E acabou graças à população. Basta ver os comentários nas notícias sobre o tema: o povo não quer dinheiro para cultura. O povo não quer que escritor, artista, músico e até jornalista ganhe qualquer tipo de dinheiro (mesmo que seja o mínimo) por seu trabalho. O povo não quer financiar a “farra” da cultura. E, ouvindo os anseios da população, políticos e empresários cortaram as verbas. Cortaram a verba para investir em segurança e saúde? Sonham que a Pepsi paga (e a prazo). Simples assim. Lei do mercado. Aceita que dói menos.

É com cinismo que ouço, inúmeras vezes, pessoas com esse pensamento compartilhado pela “maioria” vindo me cumprimentar pelo meu trabalho em defesa da literatura. Também é com cinismo que ouço muitas vezes pais hipócritas defendendo a importância da leitura ao mesmo tempo em que combatem digitalmente nas redes sociais contra a literatura e a cultura. Ou, quando dizem o chavão: “O Brasil não tem cultura. É só funk e bunda”. E o que tu espera, cara pálida? Um Shakespeare do século 21 na terra da guerra contra a educação e a cultura? Ou você sonha que vai aparecer por aqui um novo Hemingway ou um gênio da tecnologia como Mark Zuckerberg sem haver um investimento do país nessas áreas? Vai nada. E se aparecer vai ser por mérito pessoal ou acidental, como quase sempre aconteceu ao longo dos mais de 500 anos de história desse sofrível país.
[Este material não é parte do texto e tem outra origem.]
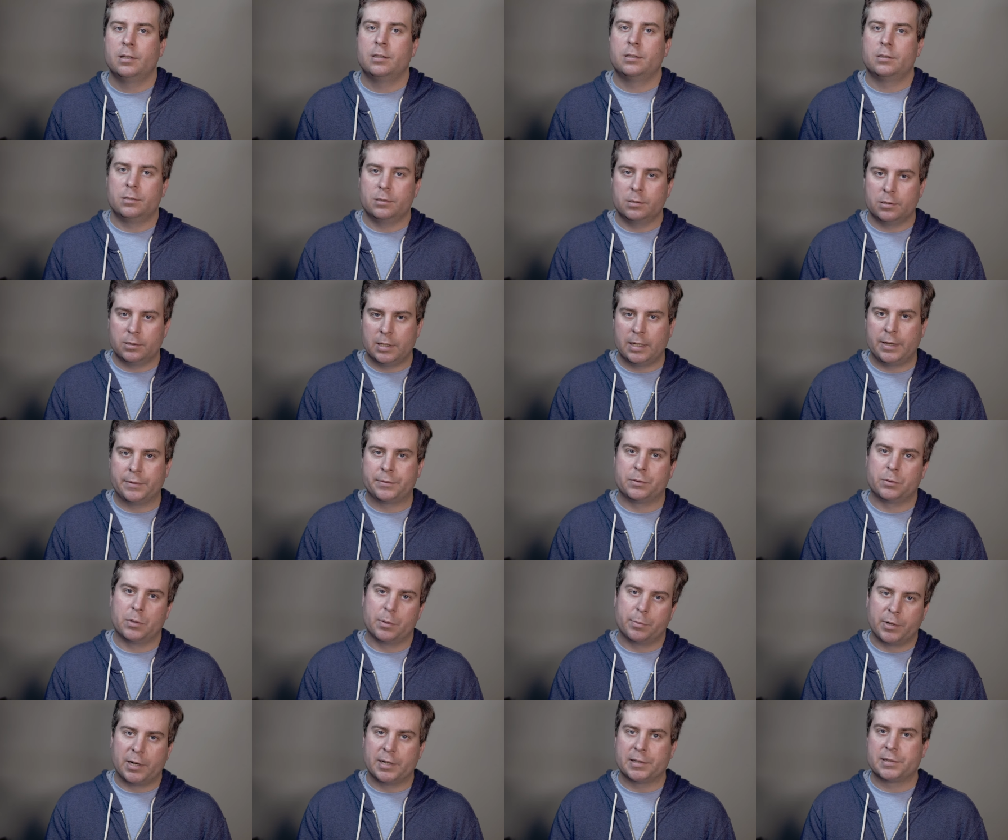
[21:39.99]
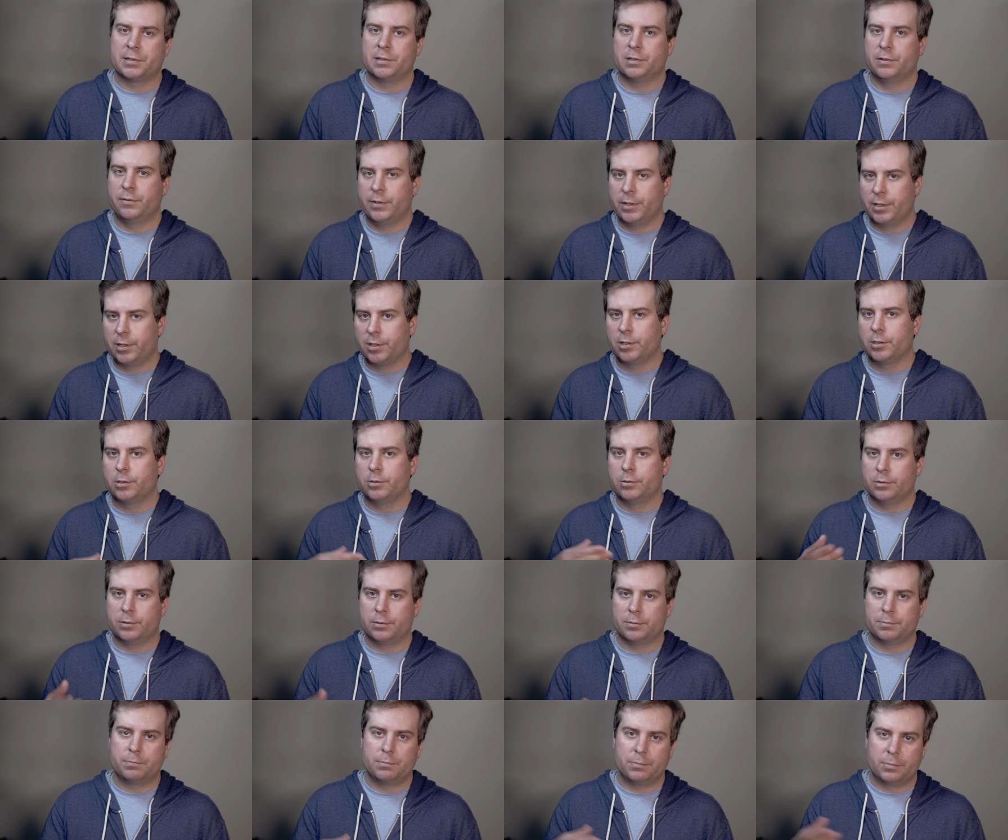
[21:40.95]
you'll have to reprocess the video
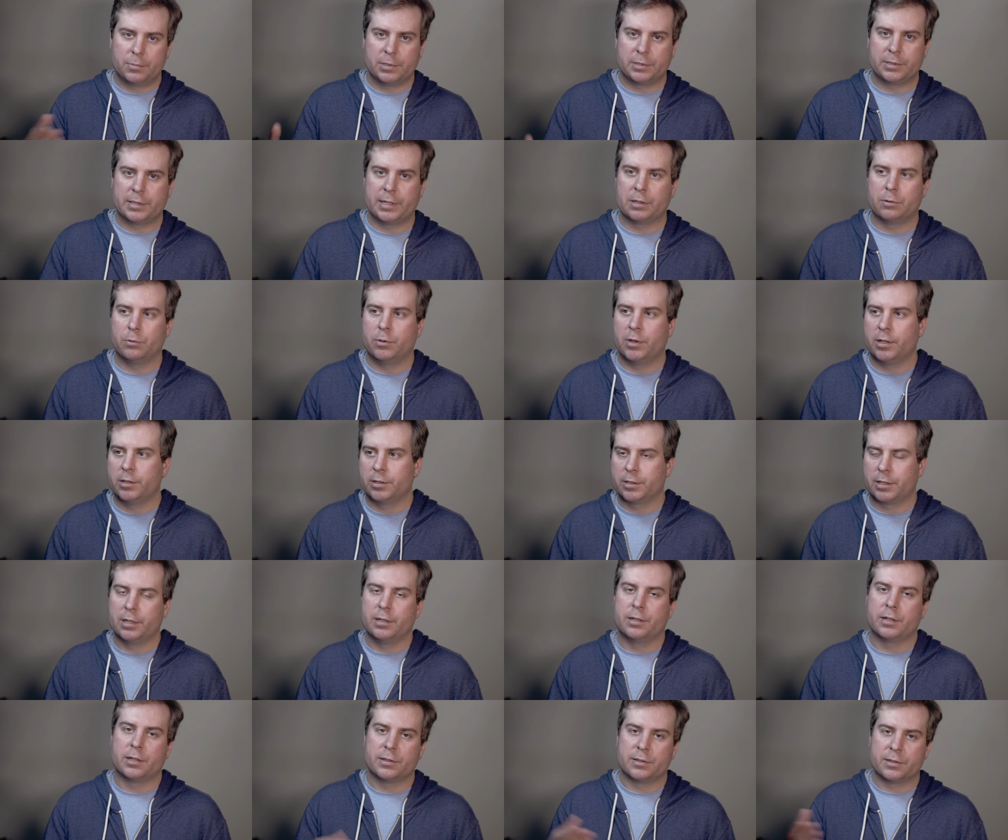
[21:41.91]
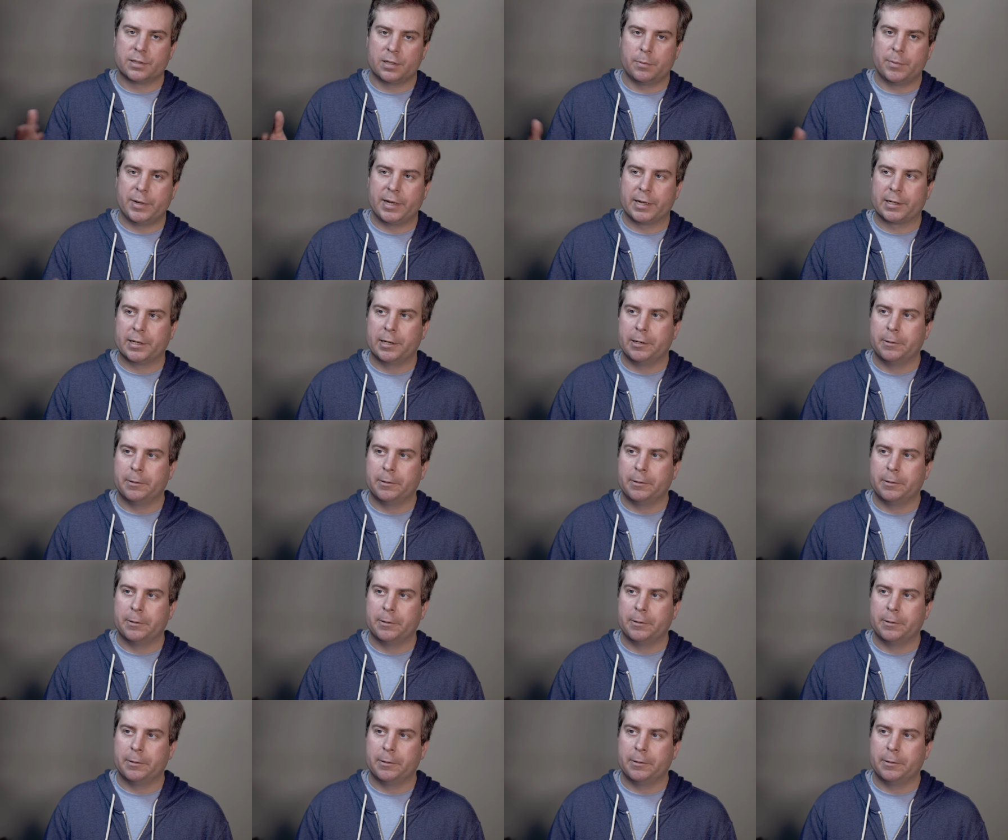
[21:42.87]
and it'll take a while again. and send it back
A Jornada Nacional da Literatura morreu. Foi assassinada. É a derrota dos escritores para os maus políticos? Nem pensar. A literatura e a arte são muito maiores do que egocêntricos insignificantes para a história nacional e universal. Enquanto houver palavras, haverá ideias. E enquanto houver ideias, a literatura resistirá. Com ou sem Jornada. Com ou sem apoio da população.